The only method of meeting the argument which could be suggested by counsel for the respondents was the contention that the High Court was wrong in deciding that the appellant was entitled to be enrolled under S. 8 (2) (a) of the Act. By S. 8, sub-S. 2:

"The High Court shall prepare and maintain a roll of advocates of the High Court in which shall be entered the names of:

(a) All persons who were as advocates, vakils or pleaders entitled as of right to practise in the High Court immediately before the date on which this section comes into force in respect thereof, and

(b) All other persons who have been admitted to be advocates of the High Court under this Act."

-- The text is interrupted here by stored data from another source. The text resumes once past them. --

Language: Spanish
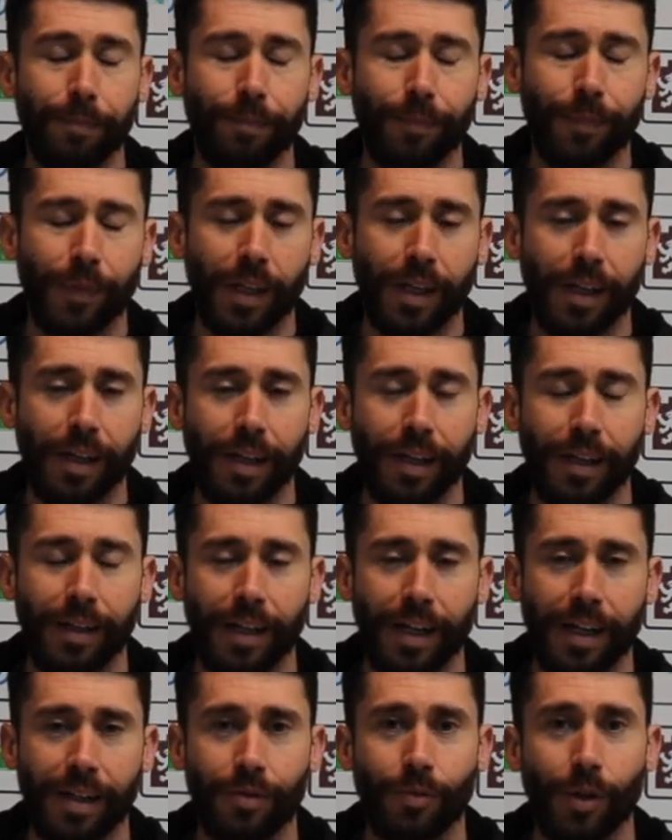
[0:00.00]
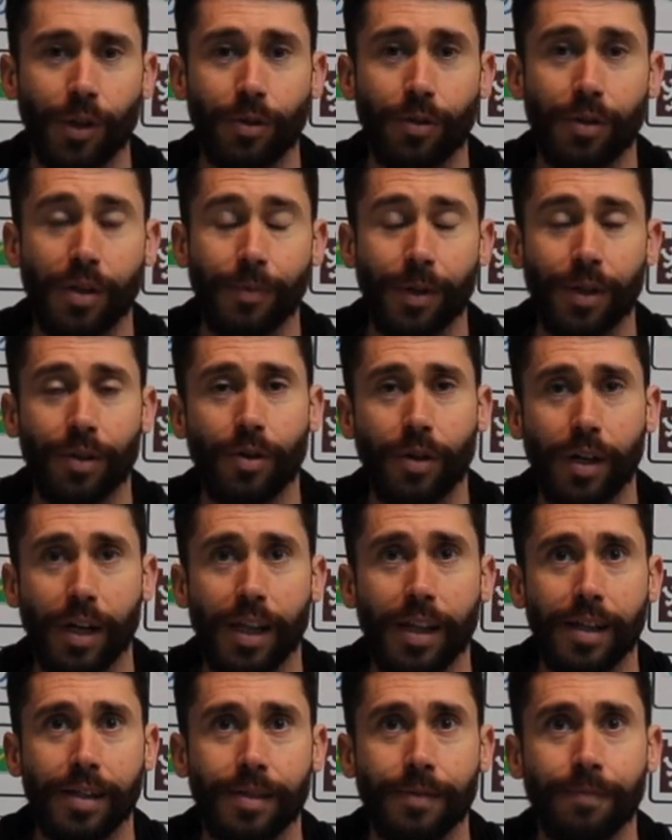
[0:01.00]
de, de las cuatro últimas
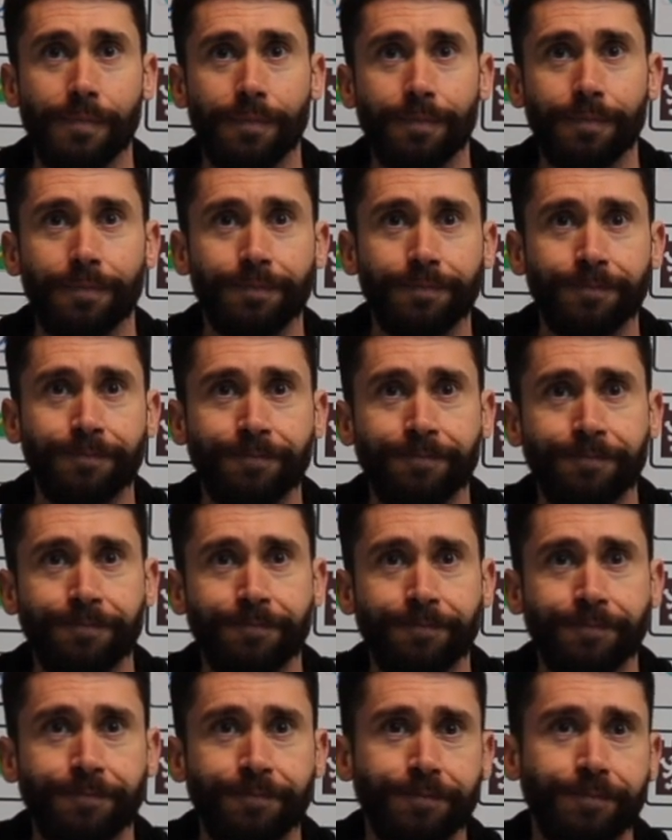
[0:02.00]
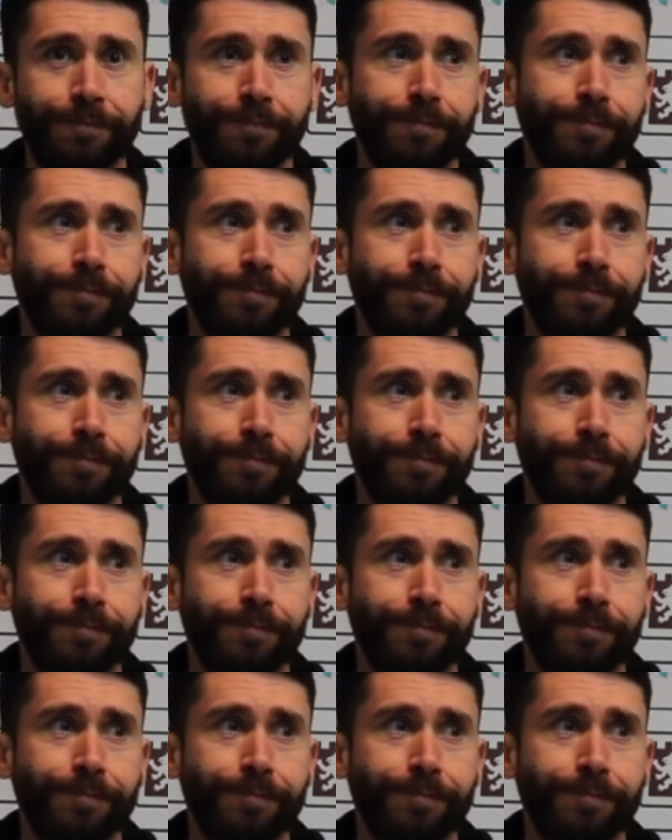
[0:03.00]
jornadas. ¿Alguna pregunta?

[4] It was not suggested that the appellant came under (b), and the contention is that as immediately before the Act came into force he was a Judge he was not a person who as advocate was entitled as of right to practise in the High Court at that date. Their Lordships do not propose to pronounce any opinion upon this contention, for in the present proceedings it does not appear to be open to the respondents. The contention obviously raises questions of importance as to the position of advocate and Judge in India, whether a Judge on appointment ceases to hold the qualification of advocate, and if so how, if at all, on ceasing to be a Judge, he may resume the position of an advocate. The High Court at Patna resolved the question in favour of the appellant; their reasons are not before the Board; no cross-appeal is brought from this decision, and their Lordships, in the circumstances, feel bound to accept the enrolment as an accomplished fact on the basis of which the rights of the appellant must be determined. No question arises in this case as to the exercise of any discretion by the High Court, for the appellant relies upon, and in their Lordships' view has established, a statutory right to practise. Their Lordships therefore refrain from expressing any opinion upon the important question as to the propriety of an ex-Judge practising in the Courts of the province where he has exercised judicial functions. Their Lordships at the hearing intimated that they would humbly advise His Majesty to set aside so much of the order of 29th March 1930, as refused to allow the appellant to appear in the Courts of the Province, and that they would thereafter set out their reasons as they have now done. There will be no order as to the costs of this appeal.